Michael Faraday
1791-1867
Faraday was an English
bookbinder who became interested in
electricity. He obtained an
assistantship in
Davy's lab, then began to
conduct his own experiments. He wrote a review article on current
views about
electricity and
magnetism in 1821, for which he
reproduced
Oersted's experiment. He was
one of the greatest experimenters ever. Because he was self trained,
however, he had no grasp of mathematics and could therefore not
understand a word of
Ampère's papers. In the course
of his experiments, Faraday discovered that a suspended magnet would
revolve around a current bearing wire, leading him to propose that
magnetism was a circular force. He also discovered magnetic optical
rotation, invented the
dynamo
(a
device capable of converting electricity to motion) in 1821,
discovered electromagnetic induction in 1831, and devised the laws
of chemical electrodeposition of metals from solutions in 1857. |
He first suggested that current produces a electric "tension" which produced an "electrotonic state," or polarization of matter molecules, and was responsible for transmitting the electric force.
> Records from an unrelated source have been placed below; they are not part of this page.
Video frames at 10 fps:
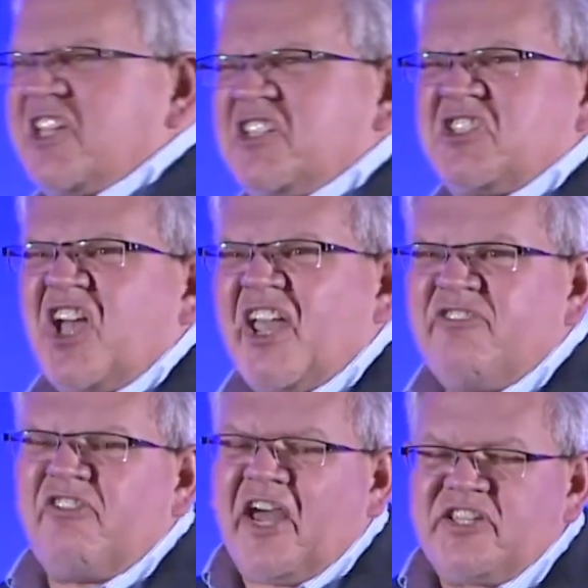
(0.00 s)

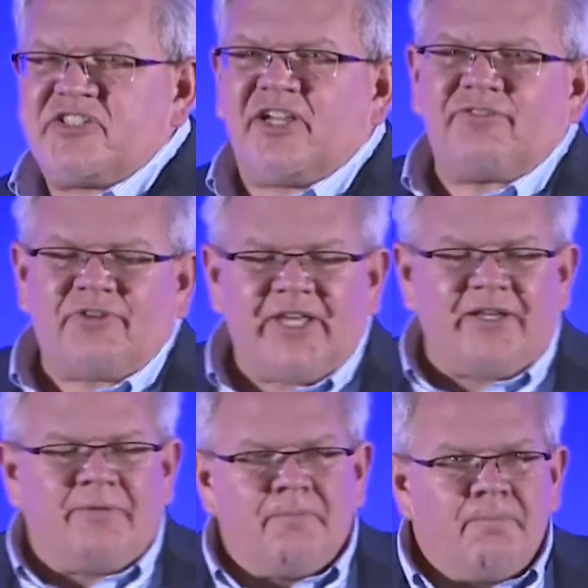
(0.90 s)
sci-fi stuff, right?
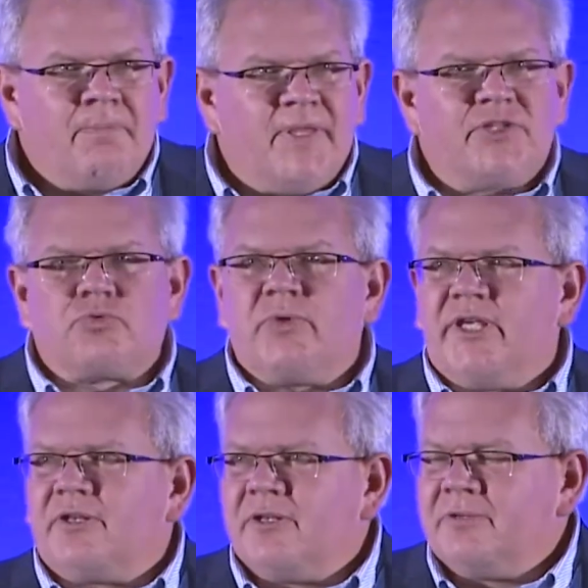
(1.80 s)
It's
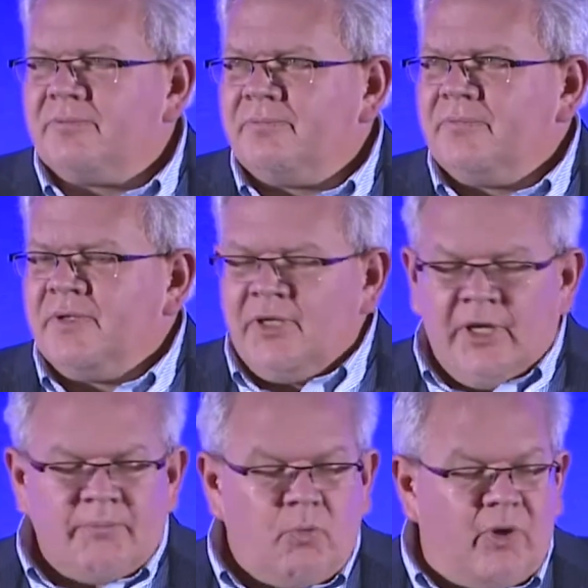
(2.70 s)
real.
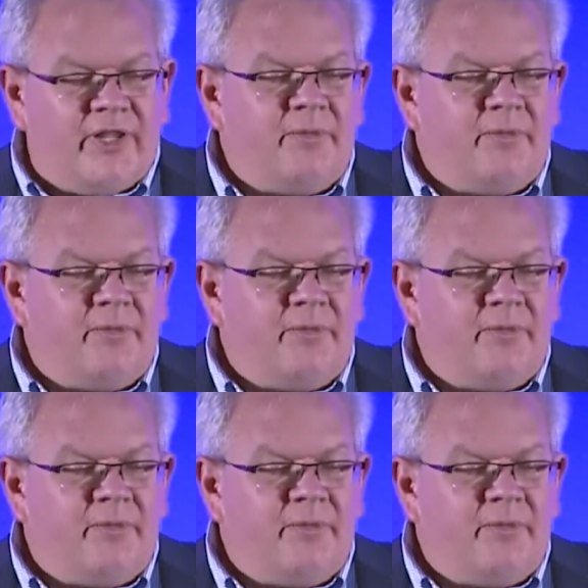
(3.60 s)
But one of the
He experimented with dielectrics in a capacitor.
After further
experimentation, he abandoned the concept of electrotonic forces in
favor of "lines of force." He maintained that these lines could be
made visible in a
magnet using iron filings.
Faraday was an advocate of the law of
conservation of energy,
believing that possibility of "the production of any one [power]
from another, or the conversion of into another."